GIULIANOVA – Giulianova figura nell’elenco dei Comuni beneficiari del Fondo per la legalità e per la tutela degli amministratori locali vittime di atti intimidatori, in questo caso nella figura del sindaco Jwan Costantini, vittima di stalking per una serie di atti persecutori e minacce.

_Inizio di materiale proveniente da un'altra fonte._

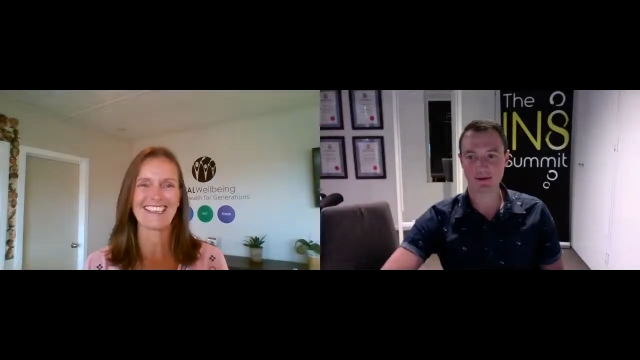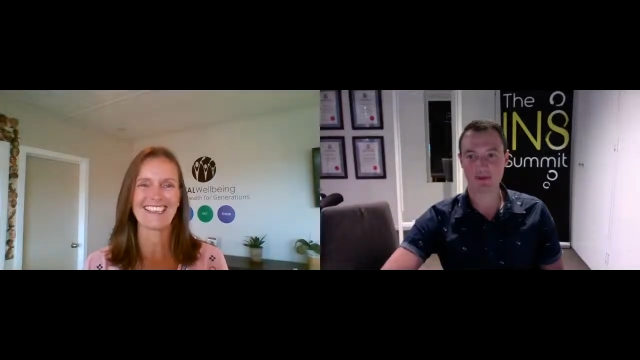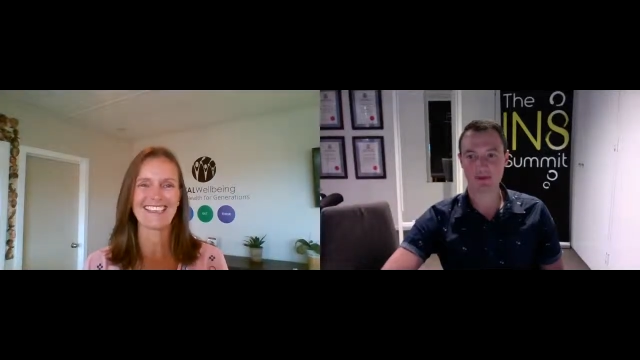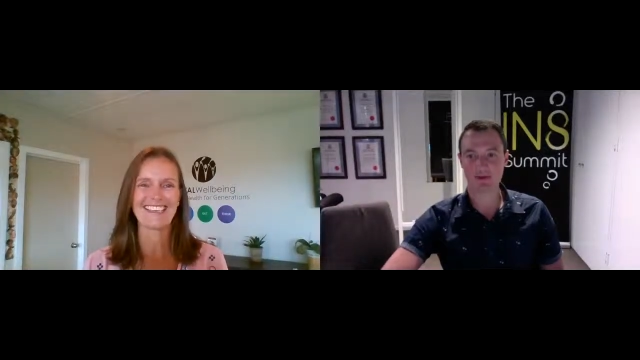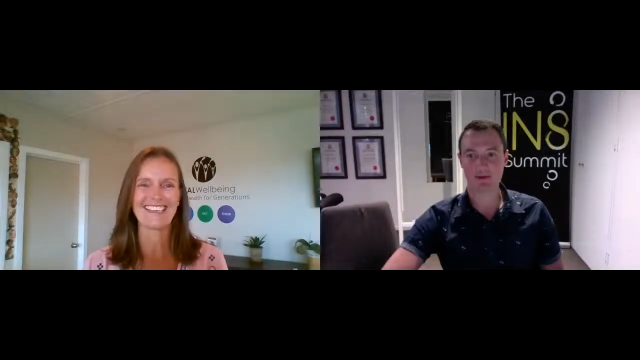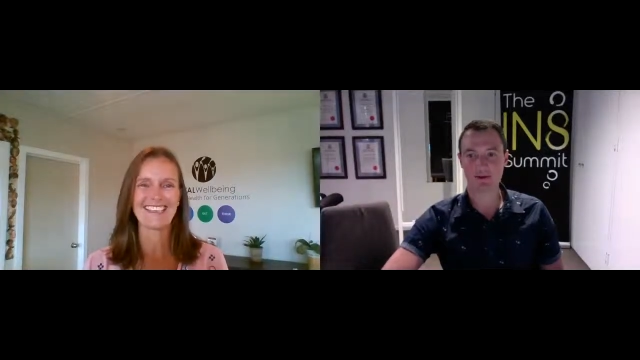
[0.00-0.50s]

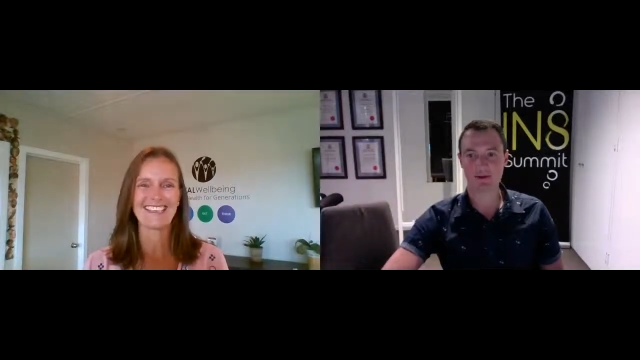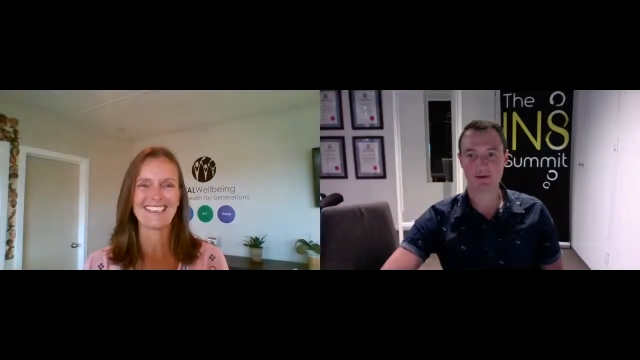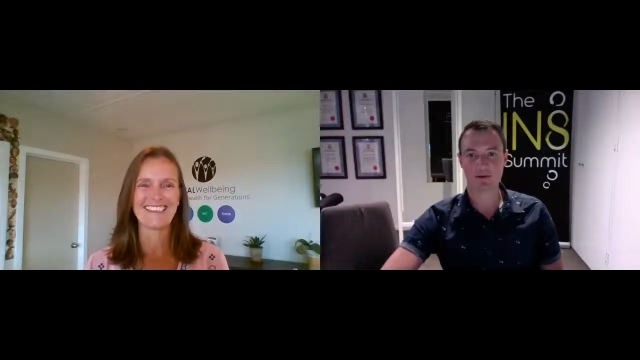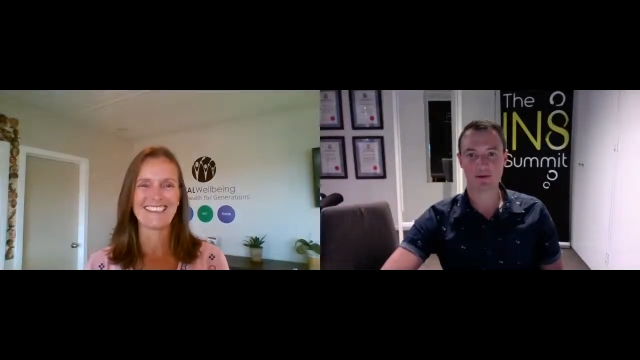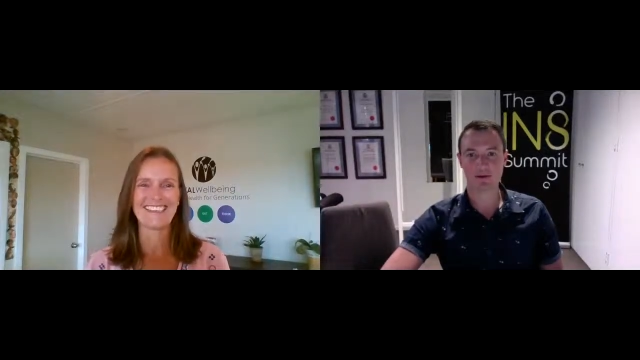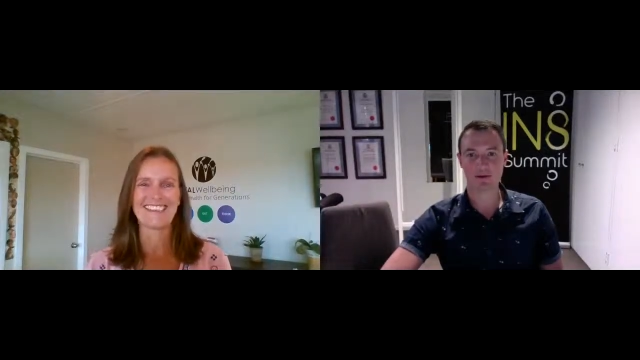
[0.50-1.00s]

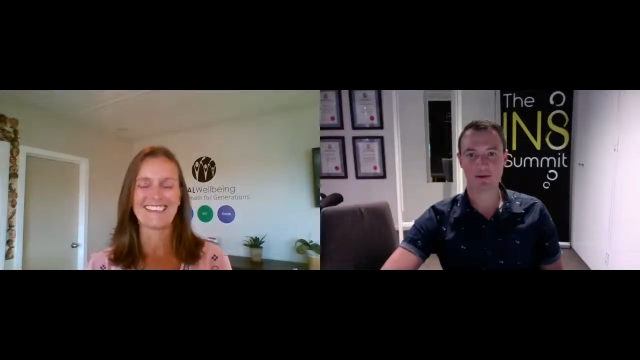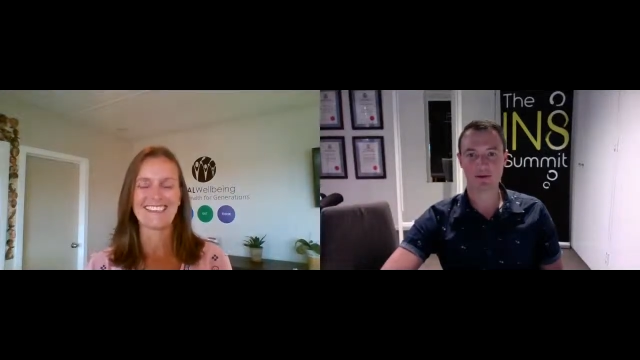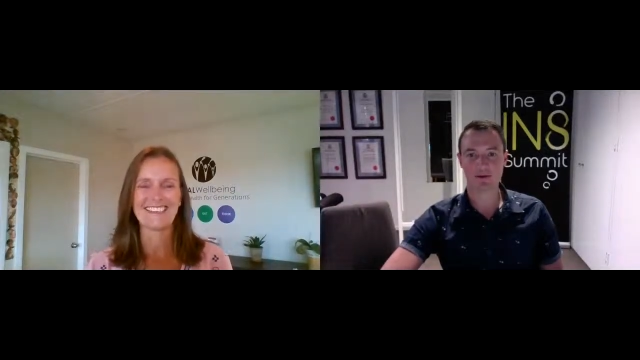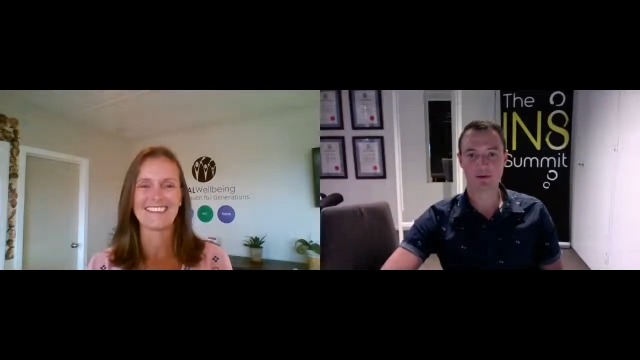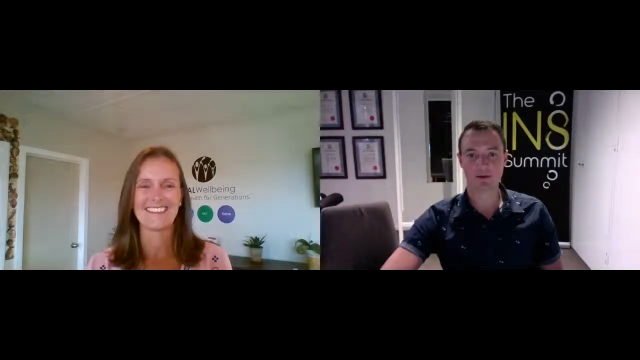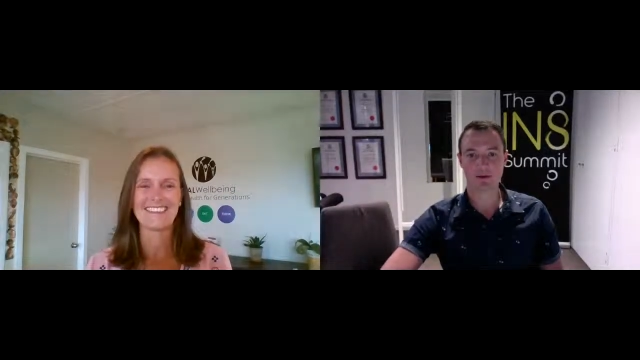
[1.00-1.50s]

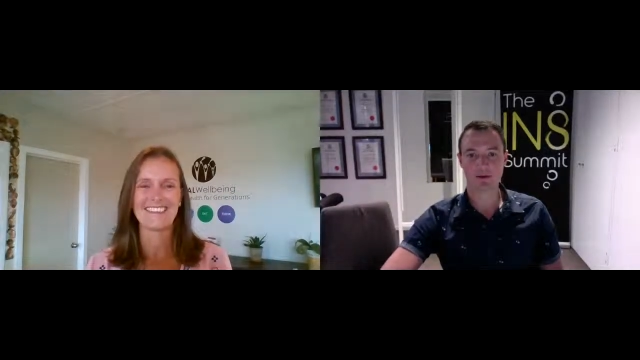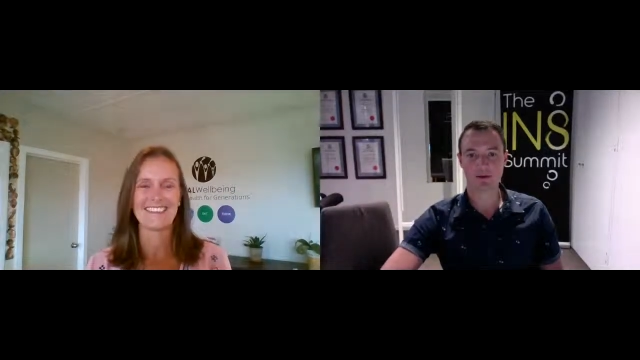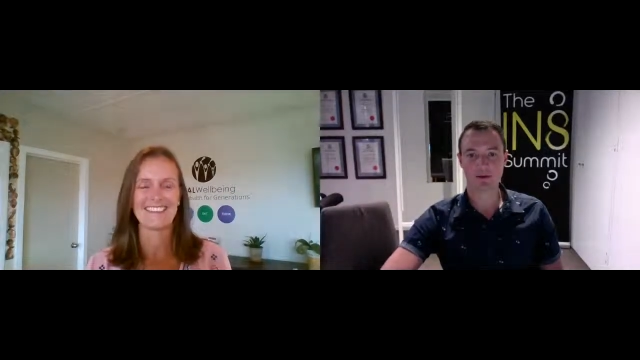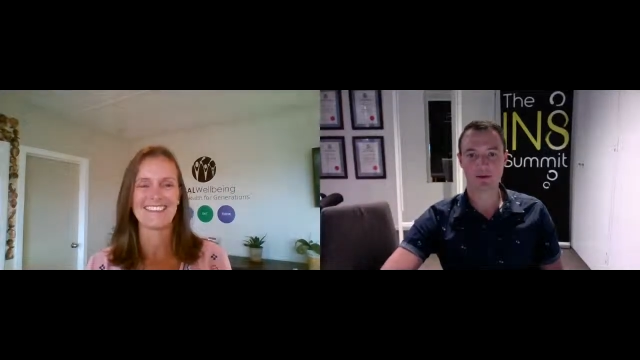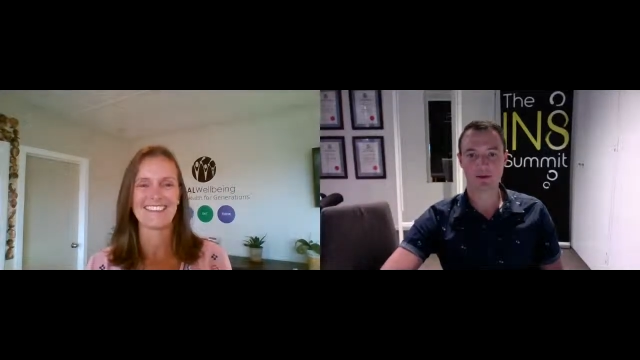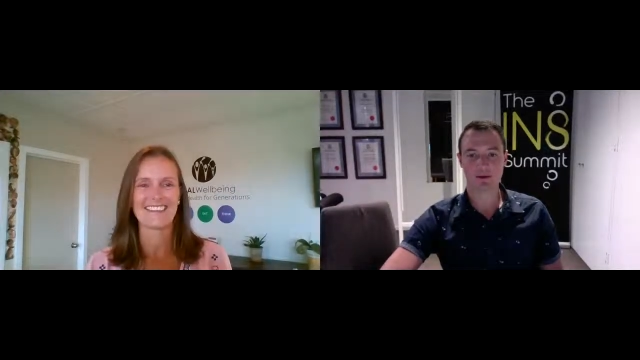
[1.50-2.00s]

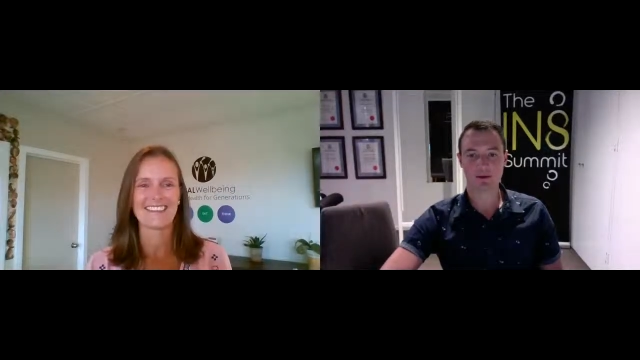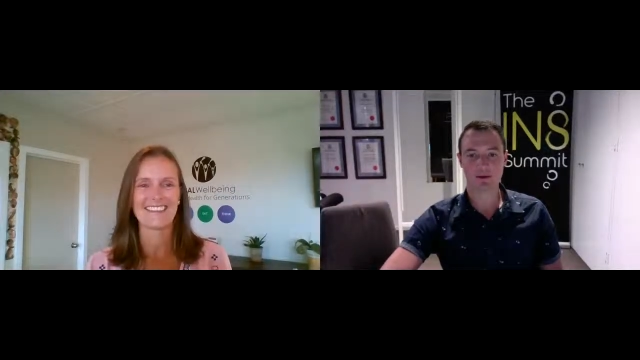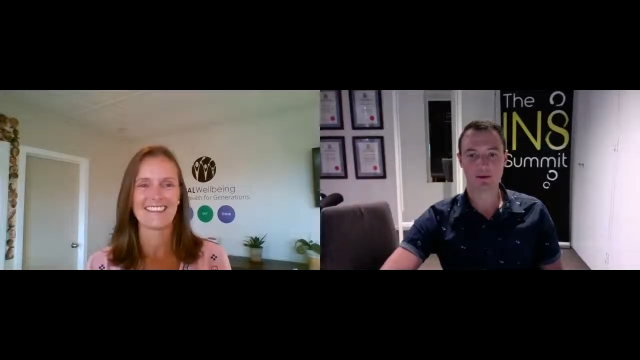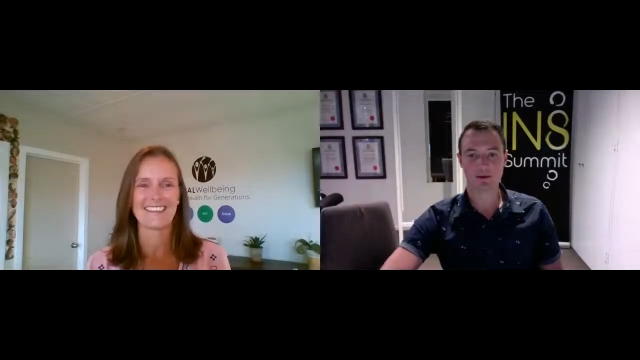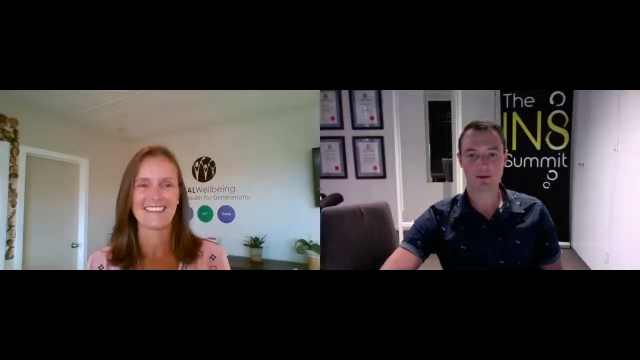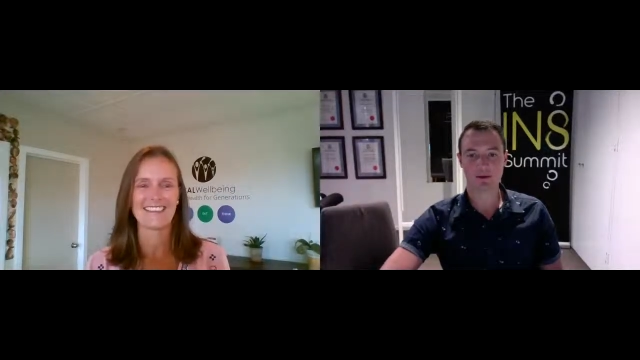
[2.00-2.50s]

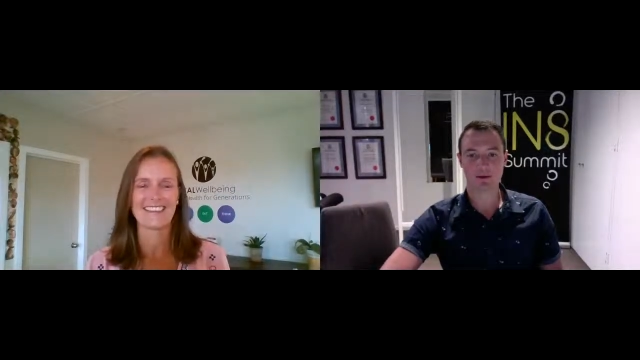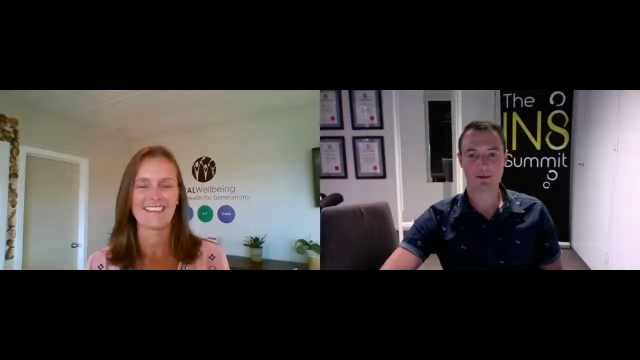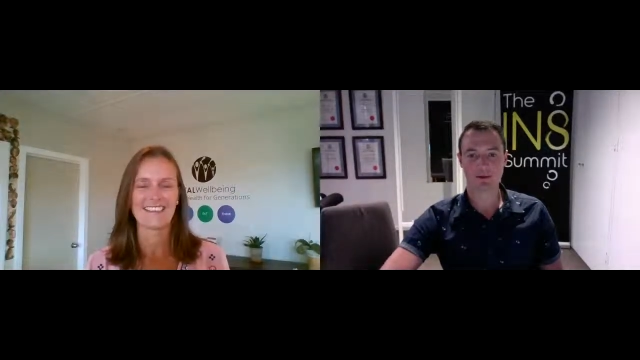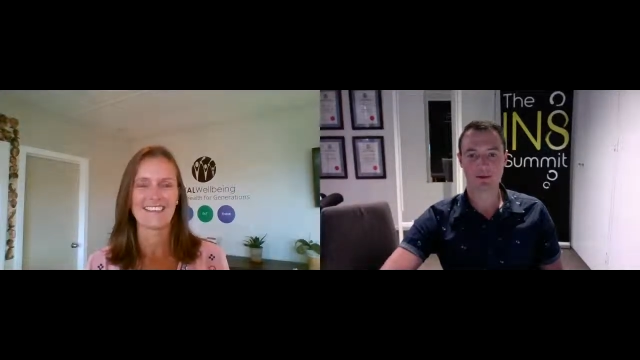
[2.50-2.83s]
No one is speaking in this clip.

Il decreto del Ministro dell’Interno è stato pubblicato nella Gazzetta Ufficiale della Repubblica Italiana e redatto di concerto con il Ministro dell’Istruzione e del Merito e con il Ministro dell’Economia e delle Finanze.

Le assegnazioni sono stabilite in base ai dati riportati dall’Osservatorio sul fenomeno degli atti intimidatori nei confronti degli amministratori locali, operante presso il Ministero dell’Interno.

Il sindaco di Giulianova, Jwan Costantini con il prefetto Fabrizio Stelo

Al primo cittadino di Giulianova è stata attribuita la somma di 9.167 euro, sull’ammontare di complesssivi 6 milioni di euro stanziati per il 2025, al fine di consentire agli enti locali l’adozione di iniziative per la promozione della legalità e di misure di ristoro del patrimonio dell’ente o in favore degli amministratori locali che
abbiano subito episodi di intimidazione connessi all’esercizio delle funzioni istituzionali esercitate.

«In questo caso si tratta della terza attribuzione – commenta il sindaco Jwan Costantini, che utilizzerà la somma per eventi formativi destinati alle scuole – . Anche stavolta le somme non saranno utilizzate a fini personali. L’istituzione di questo fondo permette di dare un senso alla sofferenza psicologica personale causata da chi utilizza l’intimidazione e la denigrazione sistematica per affermare il proprio pensiero o, peggio, per promuovere una sedicente, trasversale attività politica».